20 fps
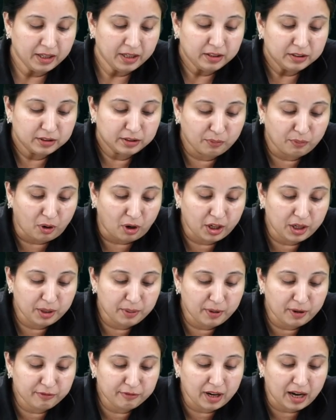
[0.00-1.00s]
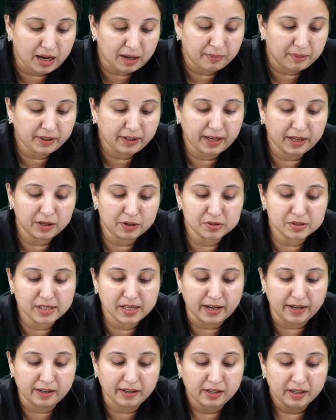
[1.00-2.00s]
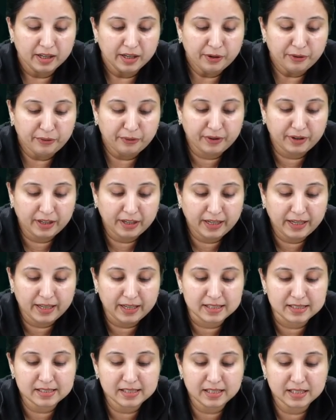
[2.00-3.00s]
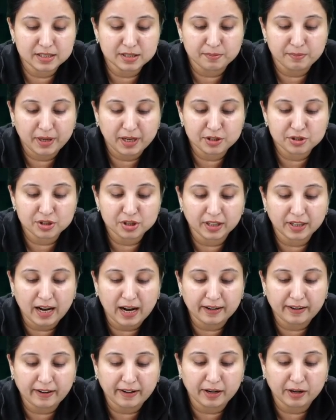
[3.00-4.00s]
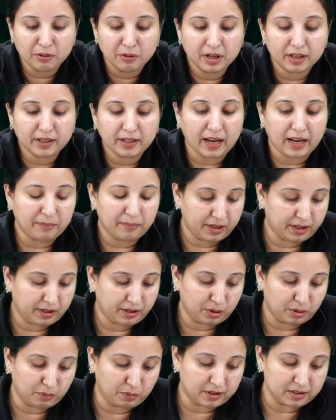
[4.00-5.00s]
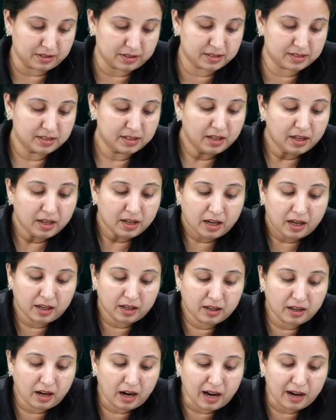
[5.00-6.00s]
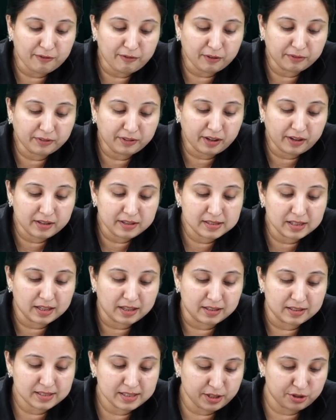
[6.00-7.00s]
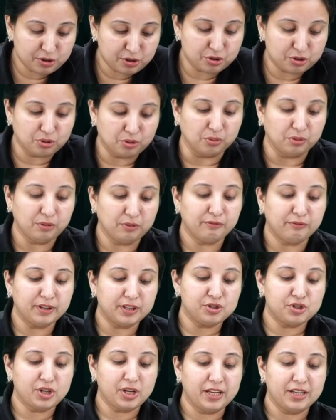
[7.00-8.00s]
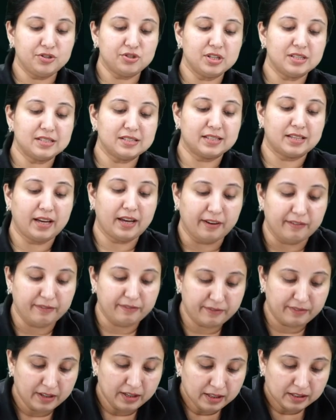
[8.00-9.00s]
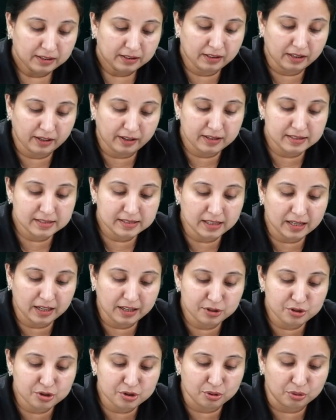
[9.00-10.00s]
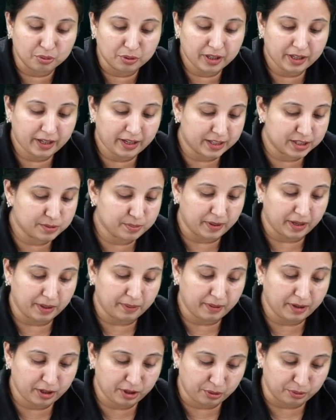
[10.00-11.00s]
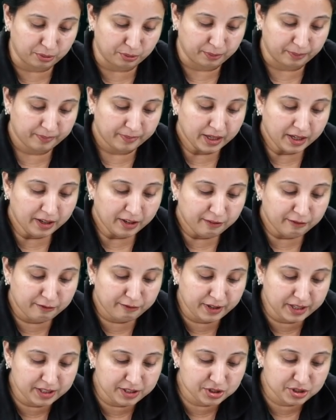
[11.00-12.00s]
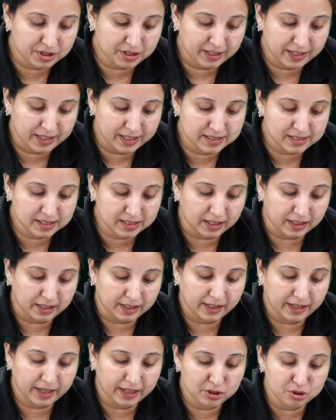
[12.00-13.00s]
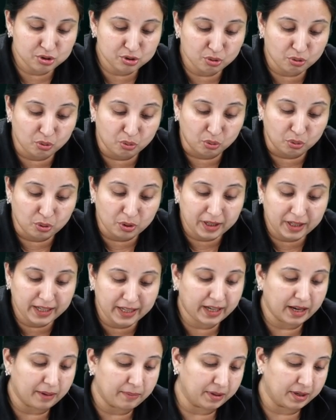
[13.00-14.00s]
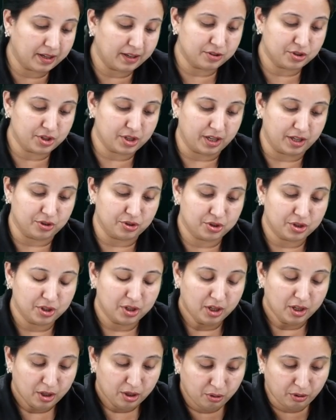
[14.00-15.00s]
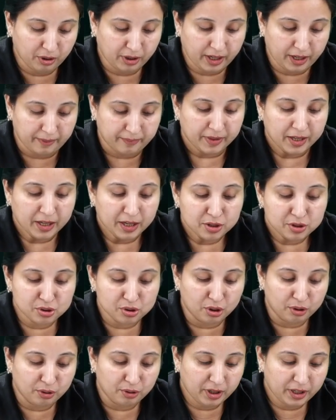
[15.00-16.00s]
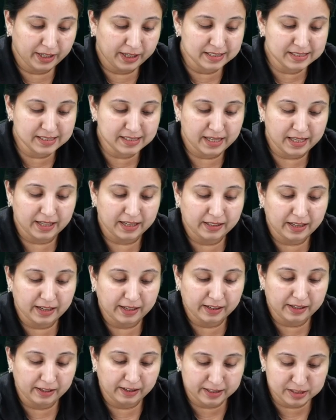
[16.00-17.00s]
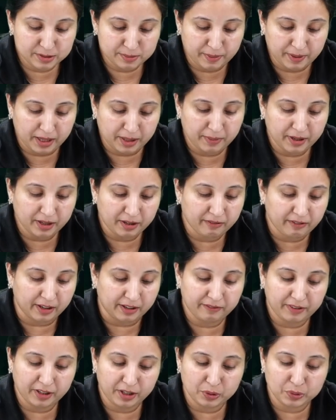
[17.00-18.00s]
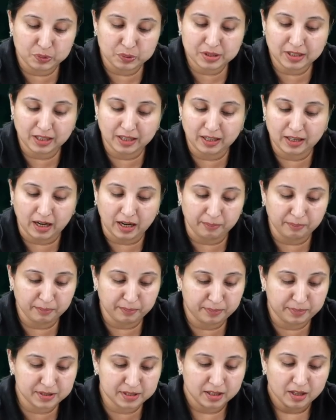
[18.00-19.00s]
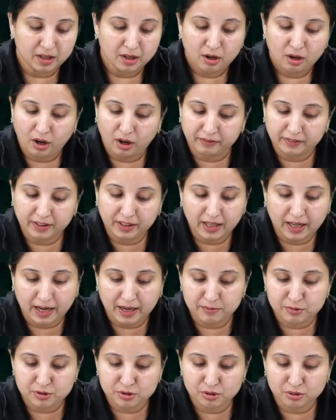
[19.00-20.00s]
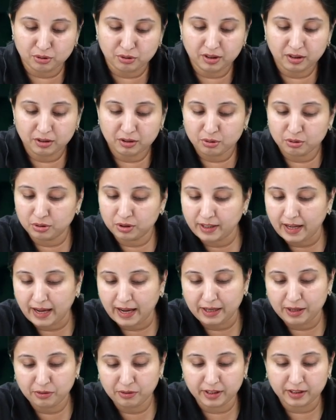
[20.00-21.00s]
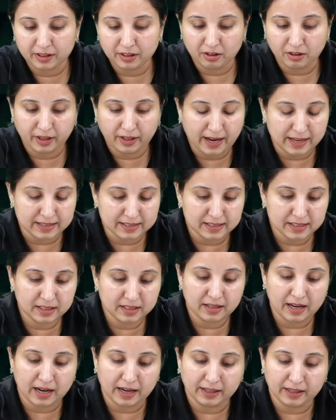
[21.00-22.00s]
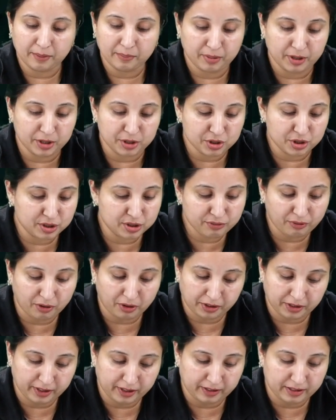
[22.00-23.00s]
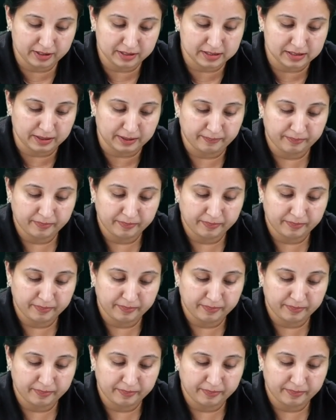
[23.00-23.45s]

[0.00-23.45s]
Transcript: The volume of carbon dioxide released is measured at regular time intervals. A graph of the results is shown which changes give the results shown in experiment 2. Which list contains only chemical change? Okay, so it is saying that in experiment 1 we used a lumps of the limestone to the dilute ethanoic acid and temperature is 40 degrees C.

☆ ☆ ☆ ☆

TASK DETAILS | Retype every record above exactly as written, but leave out the pictures.

EXERCISE ANSWER |
20 fps
[0.00-1.00s]
[1.00-2.00s]
[2.00-3.00s]
[3.00-4.00s]
[4.00-5.00s]
[5.00-6.00s]
[6.00-7.00s]
[7.00-8.00s]
[8.00-9.00s]
[9.00-10.00s]
[10.00-11.00s]
[11.00-12.00s]
[12.00-13.00s]
[13.00-14.00s]
[14.00-15.00s]
[15.00-16.00s]
[16.00-17.00s]
[17.00-18.00s]
[18.00-19.00s]
[19.00-20.00s]
[20.00-21.00s]
[21.00-22.00s]
[22.00-23.00s]
[23.00-23.45s]

[0.00-23.45s]
Transcript: The volume of carbon dioxide released is measured at regular time intervals. A graph of the results is shown which changes give the results shown in experiment 2. Which list contains only chemical change? Okay, so it is saying that in experiment 1 we used a lumps of the limestone to the dilute ethanoic acid and temperature is 40 degrees C.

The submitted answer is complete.